Dataset excerpts
((
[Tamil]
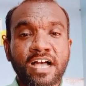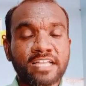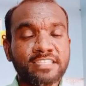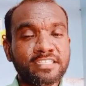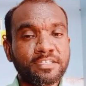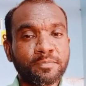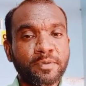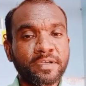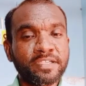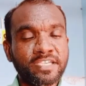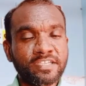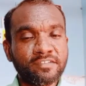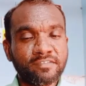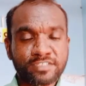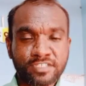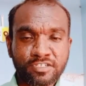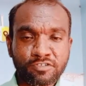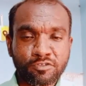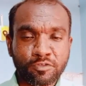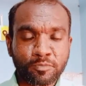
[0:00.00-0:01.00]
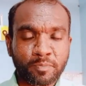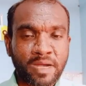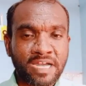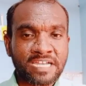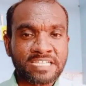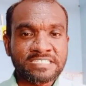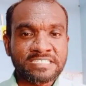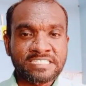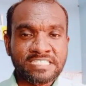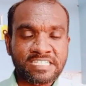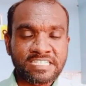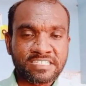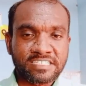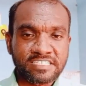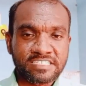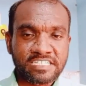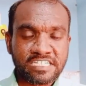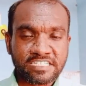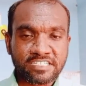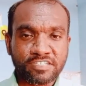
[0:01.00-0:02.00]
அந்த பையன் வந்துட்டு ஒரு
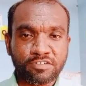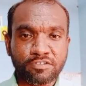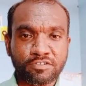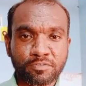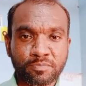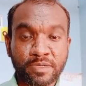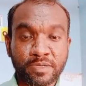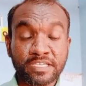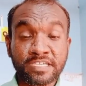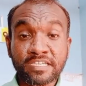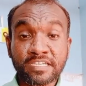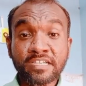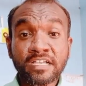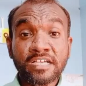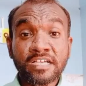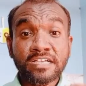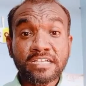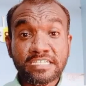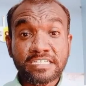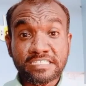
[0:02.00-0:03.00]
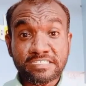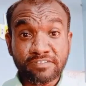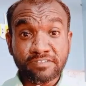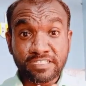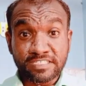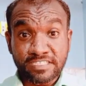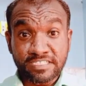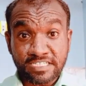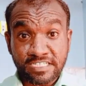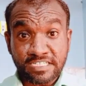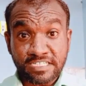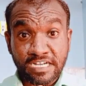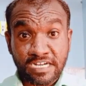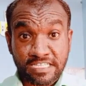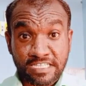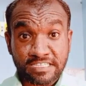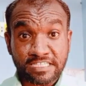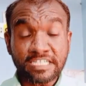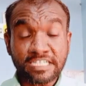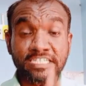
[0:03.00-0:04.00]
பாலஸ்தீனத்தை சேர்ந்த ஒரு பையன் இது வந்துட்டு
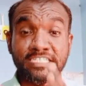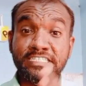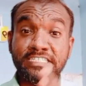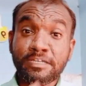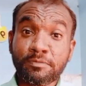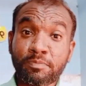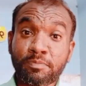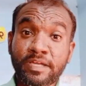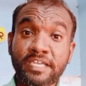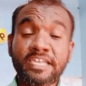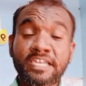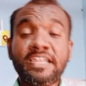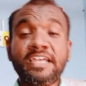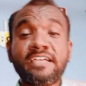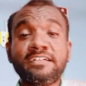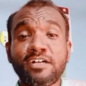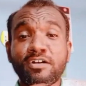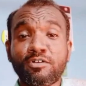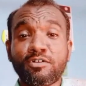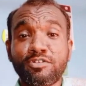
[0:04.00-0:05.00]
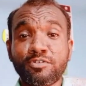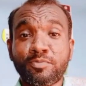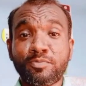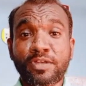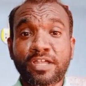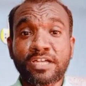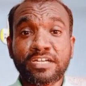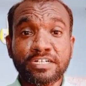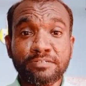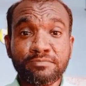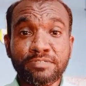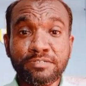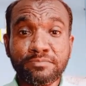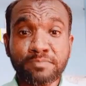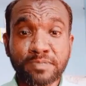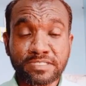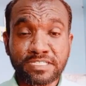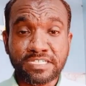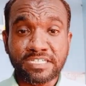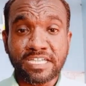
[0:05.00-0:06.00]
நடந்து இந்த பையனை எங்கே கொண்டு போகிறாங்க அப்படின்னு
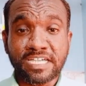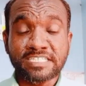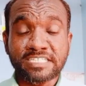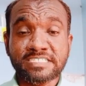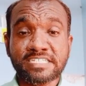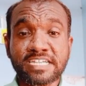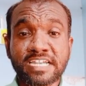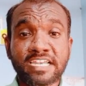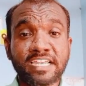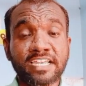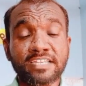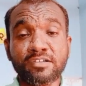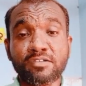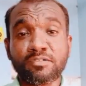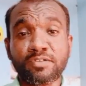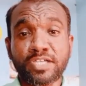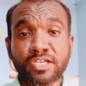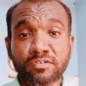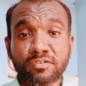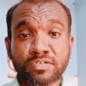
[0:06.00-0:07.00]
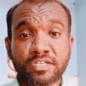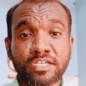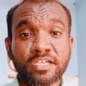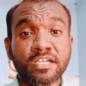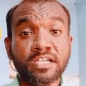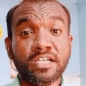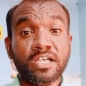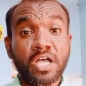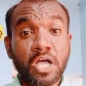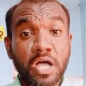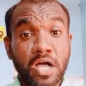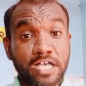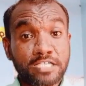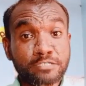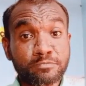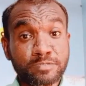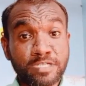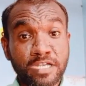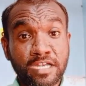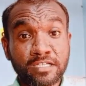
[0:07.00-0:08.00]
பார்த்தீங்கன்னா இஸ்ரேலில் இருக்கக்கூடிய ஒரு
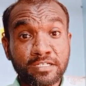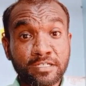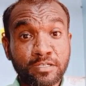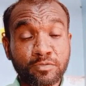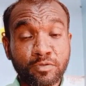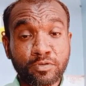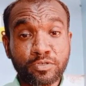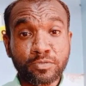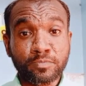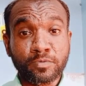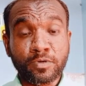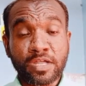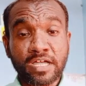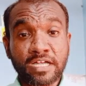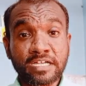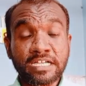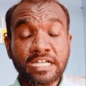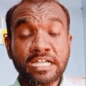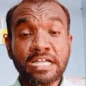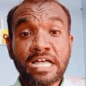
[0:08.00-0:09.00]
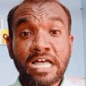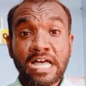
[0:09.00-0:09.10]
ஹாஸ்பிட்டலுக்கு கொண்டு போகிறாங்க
))
((
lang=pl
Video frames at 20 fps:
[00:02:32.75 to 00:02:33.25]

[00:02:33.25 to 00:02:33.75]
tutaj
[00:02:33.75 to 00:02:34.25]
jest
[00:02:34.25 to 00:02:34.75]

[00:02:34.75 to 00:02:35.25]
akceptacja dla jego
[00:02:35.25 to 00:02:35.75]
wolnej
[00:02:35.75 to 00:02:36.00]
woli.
))
▶ **WHAT IS REQUIRED**
What belongs in the answer is each line above from the line with "[0:02.00-0:03.00]" to the line with "[0:06.00-0:07.00]", inclusive, reproduced exactly and free of pictures.

▶ **TASK RESPONSE**
[0:02.00-0:03.00]
[0:03.00-0:04.00]
பாலஸ்தீனத்தை சேர்ந்த ஒரு பையன் இது வந்துட்டு
[0:04.00-0:05.00]
[0:05.00-0:06.00]
நடந்து இந்த பையனை எங்கே கொண்டு போகிறாங்க அப்படின்னு
[0:06.00-0:07.00]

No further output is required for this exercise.